Exercise brief ▸ Up to and including the line that contains "[1372.00-1373.00s]", repeat each line of the data exactly, starting from the first.
○ ○ ○ ○ ○ ○ ○
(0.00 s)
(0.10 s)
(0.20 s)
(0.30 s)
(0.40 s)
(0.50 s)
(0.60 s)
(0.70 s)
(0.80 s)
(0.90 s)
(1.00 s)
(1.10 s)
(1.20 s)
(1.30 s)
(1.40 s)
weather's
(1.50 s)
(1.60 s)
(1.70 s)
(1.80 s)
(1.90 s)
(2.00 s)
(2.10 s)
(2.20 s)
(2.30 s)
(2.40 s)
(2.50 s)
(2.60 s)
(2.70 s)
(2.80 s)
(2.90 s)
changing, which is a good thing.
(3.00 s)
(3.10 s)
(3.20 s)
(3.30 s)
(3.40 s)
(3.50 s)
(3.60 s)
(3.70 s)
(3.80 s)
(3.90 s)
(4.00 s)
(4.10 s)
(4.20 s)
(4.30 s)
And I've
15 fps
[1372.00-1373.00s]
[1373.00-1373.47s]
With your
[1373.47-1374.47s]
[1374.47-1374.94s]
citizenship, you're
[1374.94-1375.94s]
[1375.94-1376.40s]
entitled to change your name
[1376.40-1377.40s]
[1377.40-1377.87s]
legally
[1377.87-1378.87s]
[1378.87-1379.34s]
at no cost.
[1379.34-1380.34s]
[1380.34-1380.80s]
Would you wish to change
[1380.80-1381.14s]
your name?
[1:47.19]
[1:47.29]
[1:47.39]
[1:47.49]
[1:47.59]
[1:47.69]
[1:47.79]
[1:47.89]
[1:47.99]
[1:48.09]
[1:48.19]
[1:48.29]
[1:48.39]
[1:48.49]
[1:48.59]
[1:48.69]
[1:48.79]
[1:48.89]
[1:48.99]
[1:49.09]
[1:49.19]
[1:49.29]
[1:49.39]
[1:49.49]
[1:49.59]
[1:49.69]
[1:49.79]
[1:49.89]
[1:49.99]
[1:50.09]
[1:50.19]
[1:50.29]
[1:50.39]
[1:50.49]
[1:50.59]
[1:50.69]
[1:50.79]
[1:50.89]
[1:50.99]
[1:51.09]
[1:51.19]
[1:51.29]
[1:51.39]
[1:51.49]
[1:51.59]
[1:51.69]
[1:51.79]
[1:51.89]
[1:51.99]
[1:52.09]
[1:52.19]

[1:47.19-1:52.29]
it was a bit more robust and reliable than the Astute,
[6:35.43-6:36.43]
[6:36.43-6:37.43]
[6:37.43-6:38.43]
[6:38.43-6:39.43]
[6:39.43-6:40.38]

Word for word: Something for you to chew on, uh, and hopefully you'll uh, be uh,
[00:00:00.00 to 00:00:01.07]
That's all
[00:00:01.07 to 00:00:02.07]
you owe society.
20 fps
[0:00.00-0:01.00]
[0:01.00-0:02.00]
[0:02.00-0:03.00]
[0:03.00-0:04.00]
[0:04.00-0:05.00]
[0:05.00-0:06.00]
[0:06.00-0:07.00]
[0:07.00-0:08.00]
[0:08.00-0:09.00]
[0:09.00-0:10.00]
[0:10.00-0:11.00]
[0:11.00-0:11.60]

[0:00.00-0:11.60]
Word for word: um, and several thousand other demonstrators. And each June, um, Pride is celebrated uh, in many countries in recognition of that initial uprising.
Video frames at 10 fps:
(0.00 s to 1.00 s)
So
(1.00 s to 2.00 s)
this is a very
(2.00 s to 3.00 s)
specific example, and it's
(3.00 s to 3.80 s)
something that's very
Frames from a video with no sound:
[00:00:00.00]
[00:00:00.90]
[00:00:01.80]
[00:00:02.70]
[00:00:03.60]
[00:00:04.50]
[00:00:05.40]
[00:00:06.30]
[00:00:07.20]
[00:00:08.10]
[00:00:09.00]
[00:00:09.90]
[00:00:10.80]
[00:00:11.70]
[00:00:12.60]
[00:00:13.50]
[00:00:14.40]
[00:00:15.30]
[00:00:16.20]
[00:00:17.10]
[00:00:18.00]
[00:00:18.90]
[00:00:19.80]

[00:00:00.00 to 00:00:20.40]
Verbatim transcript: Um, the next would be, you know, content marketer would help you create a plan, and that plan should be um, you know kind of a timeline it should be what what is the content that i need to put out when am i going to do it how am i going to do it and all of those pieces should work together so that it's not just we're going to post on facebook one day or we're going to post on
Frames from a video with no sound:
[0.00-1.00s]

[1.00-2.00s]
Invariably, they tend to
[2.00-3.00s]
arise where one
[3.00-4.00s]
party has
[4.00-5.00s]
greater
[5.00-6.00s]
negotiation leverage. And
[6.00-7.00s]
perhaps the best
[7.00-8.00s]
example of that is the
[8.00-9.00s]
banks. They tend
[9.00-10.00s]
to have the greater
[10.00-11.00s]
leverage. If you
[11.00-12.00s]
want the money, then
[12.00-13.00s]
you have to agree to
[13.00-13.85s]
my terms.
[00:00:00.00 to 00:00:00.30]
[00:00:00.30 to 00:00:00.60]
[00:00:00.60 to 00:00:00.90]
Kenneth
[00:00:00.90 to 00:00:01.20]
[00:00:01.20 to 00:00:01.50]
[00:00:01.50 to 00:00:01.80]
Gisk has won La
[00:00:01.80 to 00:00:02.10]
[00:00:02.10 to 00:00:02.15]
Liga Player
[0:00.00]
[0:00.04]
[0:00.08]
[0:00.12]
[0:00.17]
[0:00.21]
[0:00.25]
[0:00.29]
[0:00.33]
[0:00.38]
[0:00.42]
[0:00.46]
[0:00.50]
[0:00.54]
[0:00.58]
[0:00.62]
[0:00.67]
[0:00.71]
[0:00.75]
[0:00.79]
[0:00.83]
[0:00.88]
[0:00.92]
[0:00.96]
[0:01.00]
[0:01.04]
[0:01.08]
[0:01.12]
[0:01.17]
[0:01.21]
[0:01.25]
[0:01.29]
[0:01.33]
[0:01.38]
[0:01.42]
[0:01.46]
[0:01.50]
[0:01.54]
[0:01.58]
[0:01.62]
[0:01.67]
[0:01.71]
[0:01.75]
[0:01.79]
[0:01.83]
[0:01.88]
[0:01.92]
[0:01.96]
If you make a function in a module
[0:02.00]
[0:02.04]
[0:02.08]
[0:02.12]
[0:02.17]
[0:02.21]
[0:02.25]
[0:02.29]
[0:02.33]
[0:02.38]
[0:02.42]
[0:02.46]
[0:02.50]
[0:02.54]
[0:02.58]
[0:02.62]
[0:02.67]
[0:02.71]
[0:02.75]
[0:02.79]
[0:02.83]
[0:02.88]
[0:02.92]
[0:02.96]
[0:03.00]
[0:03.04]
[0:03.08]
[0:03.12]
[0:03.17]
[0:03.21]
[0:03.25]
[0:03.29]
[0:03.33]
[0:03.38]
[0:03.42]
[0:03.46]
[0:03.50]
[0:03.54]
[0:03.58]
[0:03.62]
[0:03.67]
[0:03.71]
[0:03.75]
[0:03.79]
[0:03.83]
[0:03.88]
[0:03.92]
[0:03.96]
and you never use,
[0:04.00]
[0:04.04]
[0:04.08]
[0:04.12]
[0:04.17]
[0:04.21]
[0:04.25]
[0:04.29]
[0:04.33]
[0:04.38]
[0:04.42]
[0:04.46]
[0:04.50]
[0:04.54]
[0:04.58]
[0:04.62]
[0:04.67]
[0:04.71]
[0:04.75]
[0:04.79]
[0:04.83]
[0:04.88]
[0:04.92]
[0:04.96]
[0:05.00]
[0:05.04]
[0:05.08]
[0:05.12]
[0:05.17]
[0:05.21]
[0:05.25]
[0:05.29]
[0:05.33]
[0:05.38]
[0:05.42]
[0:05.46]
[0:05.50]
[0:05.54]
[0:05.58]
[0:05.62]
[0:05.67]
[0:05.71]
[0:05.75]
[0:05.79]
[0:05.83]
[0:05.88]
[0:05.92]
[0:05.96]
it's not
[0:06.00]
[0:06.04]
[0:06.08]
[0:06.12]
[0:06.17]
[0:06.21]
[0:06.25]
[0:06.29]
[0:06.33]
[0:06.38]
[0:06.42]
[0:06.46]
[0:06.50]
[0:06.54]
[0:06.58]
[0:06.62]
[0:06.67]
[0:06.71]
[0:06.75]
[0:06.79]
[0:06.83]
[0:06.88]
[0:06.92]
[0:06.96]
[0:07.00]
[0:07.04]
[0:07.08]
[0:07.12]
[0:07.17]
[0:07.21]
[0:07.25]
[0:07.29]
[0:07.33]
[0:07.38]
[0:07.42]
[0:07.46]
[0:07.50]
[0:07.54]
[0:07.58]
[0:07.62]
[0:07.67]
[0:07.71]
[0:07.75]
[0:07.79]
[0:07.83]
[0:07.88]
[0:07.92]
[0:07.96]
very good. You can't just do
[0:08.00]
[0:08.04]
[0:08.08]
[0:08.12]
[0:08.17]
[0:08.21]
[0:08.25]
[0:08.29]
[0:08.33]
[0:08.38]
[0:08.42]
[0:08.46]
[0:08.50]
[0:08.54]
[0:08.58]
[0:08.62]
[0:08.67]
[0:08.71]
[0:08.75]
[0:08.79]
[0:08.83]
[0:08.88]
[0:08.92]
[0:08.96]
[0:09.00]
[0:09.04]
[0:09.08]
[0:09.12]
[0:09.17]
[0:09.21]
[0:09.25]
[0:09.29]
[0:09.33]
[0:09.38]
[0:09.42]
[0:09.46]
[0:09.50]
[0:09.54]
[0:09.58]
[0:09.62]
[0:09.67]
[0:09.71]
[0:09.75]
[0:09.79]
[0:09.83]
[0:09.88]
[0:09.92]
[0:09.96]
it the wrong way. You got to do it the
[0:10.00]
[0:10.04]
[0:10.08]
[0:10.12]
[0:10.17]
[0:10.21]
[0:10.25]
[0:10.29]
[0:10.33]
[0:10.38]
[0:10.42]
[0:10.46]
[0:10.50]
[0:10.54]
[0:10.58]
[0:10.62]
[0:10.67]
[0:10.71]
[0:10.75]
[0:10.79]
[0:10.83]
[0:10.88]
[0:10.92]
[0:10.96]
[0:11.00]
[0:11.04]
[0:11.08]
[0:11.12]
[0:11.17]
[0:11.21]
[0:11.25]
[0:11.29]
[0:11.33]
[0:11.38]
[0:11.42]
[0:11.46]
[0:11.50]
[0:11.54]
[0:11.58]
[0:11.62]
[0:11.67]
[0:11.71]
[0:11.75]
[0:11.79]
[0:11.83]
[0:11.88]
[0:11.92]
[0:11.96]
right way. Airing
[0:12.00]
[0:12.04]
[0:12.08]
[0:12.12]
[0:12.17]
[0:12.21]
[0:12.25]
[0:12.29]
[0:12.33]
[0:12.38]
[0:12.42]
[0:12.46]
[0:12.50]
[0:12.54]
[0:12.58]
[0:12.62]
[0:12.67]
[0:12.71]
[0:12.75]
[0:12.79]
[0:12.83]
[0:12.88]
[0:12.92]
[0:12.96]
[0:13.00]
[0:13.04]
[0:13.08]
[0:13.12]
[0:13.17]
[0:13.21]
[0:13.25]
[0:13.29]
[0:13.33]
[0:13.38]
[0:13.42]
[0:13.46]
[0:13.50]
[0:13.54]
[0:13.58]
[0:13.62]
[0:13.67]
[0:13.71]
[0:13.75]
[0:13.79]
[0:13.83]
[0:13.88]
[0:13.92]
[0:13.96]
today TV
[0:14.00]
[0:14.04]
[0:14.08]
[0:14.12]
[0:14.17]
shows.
○ ○ ○ ○ ○ ○ ○
Final answer ▸
(0.00 s)
(0.10 s)
(0.20 s)
(0.30 s)
(0.40 s)
(0.50 s)
(0.60 s)
(0.70 s)
(0.80 s)
(0.90 s)
(1.00 s)
(1.10 s)
(1.20 s)
(1.30 s)
(1.40 s)
weather's
(1.50 s)
(1.60 s)
(1.70 s)
(1.80 s)
(1.90 s)
(2.00 s)
(2.10 s)
(2.20 s)
(2.30 s)
(2.40 s)
(2.50 s)
(2.60 s)
(2.70 s)
(2.80 s)
(2.90 s)
changing, which is a good thing.
(3.00 s)
(3.10 s)
(3.20 s)
(3.30 s)
(3.40 s)
(3.50 s)
(3.60 s)
(3.70 s)
(3.80 s)
(3.90 s)
(4.00 s)
(4.10 s)
(4.20 s)
(4.30 s)
And I've
15 fps
[1372.00-1373.00s]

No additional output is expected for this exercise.